= Chris Ullman =

American whistler

Christopher Ullman (born c. 1963) is an American whistler, public relations executive, and author. He won the International Whistlers Convention in 1994, 1996, 1999, and 2000.

== Early life ==
Ullman was born c. 1963 and raised in Massapequa Park, New York. He learned how to whistle as a boy at age five from his father, Joseph, who was also a whistler. As a boy, he would listen and copy his father's Gilbert and Sullivan songs. He started taking whistling seriously at age thirteen, whistling while delivering newspapers on his bike. He attended Binghamton University. In college, he whistled jazz and blues songs for a friend's band.

== Career ==

=== Public relations ===
Ullman was the director of communitions for several member of the United States Congress and the United States House Committee on the Budget.
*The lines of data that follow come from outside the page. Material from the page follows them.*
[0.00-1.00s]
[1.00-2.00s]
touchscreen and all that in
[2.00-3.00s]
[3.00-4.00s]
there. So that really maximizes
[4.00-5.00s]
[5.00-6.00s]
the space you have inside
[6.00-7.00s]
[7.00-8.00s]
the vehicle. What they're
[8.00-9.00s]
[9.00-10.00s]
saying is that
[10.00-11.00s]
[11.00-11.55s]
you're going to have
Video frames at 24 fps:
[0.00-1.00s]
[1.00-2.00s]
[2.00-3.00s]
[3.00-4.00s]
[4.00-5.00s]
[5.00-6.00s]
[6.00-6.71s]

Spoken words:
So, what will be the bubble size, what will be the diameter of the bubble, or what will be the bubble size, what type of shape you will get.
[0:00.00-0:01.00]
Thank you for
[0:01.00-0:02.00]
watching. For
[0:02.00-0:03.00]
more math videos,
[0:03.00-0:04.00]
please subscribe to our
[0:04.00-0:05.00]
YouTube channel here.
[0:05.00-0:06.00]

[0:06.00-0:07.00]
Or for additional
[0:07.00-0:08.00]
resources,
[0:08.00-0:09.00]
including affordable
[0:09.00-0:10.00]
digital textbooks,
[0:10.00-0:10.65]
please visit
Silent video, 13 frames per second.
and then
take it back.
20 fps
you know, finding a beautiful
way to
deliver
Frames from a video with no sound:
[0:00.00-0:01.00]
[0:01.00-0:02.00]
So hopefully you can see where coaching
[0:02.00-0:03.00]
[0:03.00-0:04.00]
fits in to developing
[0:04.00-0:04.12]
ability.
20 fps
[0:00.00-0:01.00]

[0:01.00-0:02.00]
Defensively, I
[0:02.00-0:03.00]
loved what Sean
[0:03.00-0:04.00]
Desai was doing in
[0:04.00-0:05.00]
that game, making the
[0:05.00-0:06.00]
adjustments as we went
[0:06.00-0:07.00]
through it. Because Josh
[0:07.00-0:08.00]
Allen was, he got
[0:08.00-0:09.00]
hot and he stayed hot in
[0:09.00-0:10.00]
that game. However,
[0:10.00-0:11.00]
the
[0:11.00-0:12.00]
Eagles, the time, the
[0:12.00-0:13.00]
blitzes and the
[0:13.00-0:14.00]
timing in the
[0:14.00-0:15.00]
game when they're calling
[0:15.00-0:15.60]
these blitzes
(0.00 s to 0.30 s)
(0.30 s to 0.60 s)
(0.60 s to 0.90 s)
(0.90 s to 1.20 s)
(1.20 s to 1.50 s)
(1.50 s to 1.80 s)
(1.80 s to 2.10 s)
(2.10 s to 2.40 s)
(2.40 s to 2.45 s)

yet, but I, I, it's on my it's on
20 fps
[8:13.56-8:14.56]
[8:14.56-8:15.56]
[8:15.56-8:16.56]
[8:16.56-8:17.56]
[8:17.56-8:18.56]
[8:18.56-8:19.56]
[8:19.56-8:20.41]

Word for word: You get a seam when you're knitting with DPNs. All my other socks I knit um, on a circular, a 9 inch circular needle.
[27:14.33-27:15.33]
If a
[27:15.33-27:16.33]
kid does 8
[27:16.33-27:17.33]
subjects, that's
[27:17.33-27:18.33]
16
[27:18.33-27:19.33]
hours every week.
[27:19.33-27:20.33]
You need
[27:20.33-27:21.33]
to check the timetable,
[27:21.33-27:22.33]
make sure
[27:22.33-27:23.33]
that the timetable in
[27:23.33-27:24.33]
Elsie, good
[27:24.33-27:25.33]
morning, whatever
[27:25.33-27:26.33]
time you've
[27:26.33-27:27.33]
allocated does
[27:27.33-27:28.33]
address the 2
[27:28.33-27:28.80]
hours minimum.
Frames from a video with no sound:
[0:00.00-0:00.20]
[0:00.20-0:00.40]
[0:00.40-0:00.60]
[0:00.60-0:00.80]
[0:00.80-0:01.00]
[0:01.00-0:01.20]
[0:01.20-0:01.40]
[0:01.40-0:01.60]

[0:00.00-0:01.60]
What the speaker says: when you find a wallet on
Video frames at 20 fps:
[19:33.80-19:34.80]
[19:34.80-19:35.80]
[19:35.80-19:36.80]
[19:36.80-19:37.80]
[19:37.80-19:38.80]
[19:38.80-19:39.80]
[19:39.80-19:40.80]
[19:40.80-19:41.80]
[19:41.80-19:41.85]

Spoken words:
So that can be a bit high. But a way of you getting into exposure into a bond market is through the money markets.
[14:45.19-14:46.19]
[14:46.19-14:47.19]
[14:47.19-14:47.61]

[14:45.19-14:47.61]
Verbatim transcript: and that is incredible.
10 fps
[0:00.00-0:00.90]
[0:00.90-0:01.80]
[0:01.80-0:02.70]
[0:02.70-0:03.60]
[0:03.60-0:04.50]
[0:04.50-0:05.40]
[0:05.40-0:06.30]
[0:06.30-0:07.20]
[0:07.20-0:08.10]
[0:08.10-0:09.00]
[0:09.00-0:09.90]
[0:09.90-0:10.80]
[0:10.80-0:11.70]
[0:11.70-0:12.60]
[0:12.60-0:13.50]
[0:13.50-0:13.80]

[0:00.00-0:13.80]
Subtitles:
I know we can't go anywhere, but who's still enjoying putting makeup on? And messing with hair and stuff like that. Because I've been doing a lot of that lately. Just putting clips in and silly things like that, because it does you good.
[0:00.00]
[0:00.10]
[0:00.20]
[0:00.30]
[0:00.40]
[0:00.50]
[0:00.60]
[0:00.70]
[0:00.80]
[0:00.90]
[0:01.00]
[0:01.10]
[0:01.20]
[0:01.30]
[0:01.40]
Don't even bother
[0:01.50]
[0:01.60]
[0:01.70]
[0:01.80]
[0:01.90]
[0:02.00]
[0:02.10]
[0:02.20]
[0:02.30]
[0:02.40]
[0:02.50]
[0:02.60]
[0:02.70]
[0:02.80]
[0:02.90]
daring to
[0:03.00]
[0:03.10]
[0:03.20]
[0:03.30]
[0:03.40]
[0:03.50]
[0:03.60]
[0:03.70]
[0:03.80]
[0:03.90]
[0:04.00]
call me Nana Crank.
He was the director of communications for the Office of Management and Budget and the public affairs director and spokesman for the United States Securities and Exchange Commission. Ullman then worked as the director of public relations, managing director, and the director of global communications for The Carlyle Group in Washington, D.C. He then formed his own public relations firm based in Old Town, Alexandria, Virginia.

=== Whistling ===
In the early 1990s, Ullman's friend, Elizabeth Sauer, introduced him to the International Whistlers Convention, which they called the National Whistlers Convention, where he competed for decades. He first entered the National Whistlers Convention in 1993, winning second prize in the popular music category. He continued entering the competition, becoming a four-time international whistling champion in 1994, 1996, 1999, and 2000. Ullman has performed all over the country with his whistling, most notedly for U.S President George W. Bush, on The Tonight Show with Jay Leno, and multiple covers of the national anthem at stadiums, mainly for the Baltimore Orioles.

In 2012, Ullman presented a TED Talk about whistling. In 2017, he wrote the memoir Find Your Whistle: Simple Gifts Touch Hearts and Change Lives.

== Personal life ==
Ullman lives in Alexandria, Virginia. He has a wife, Kristen, who ironically has sound sensitivity; Ullman whistles in private to not bother her.

He regularly volunteers at the American Red Cross.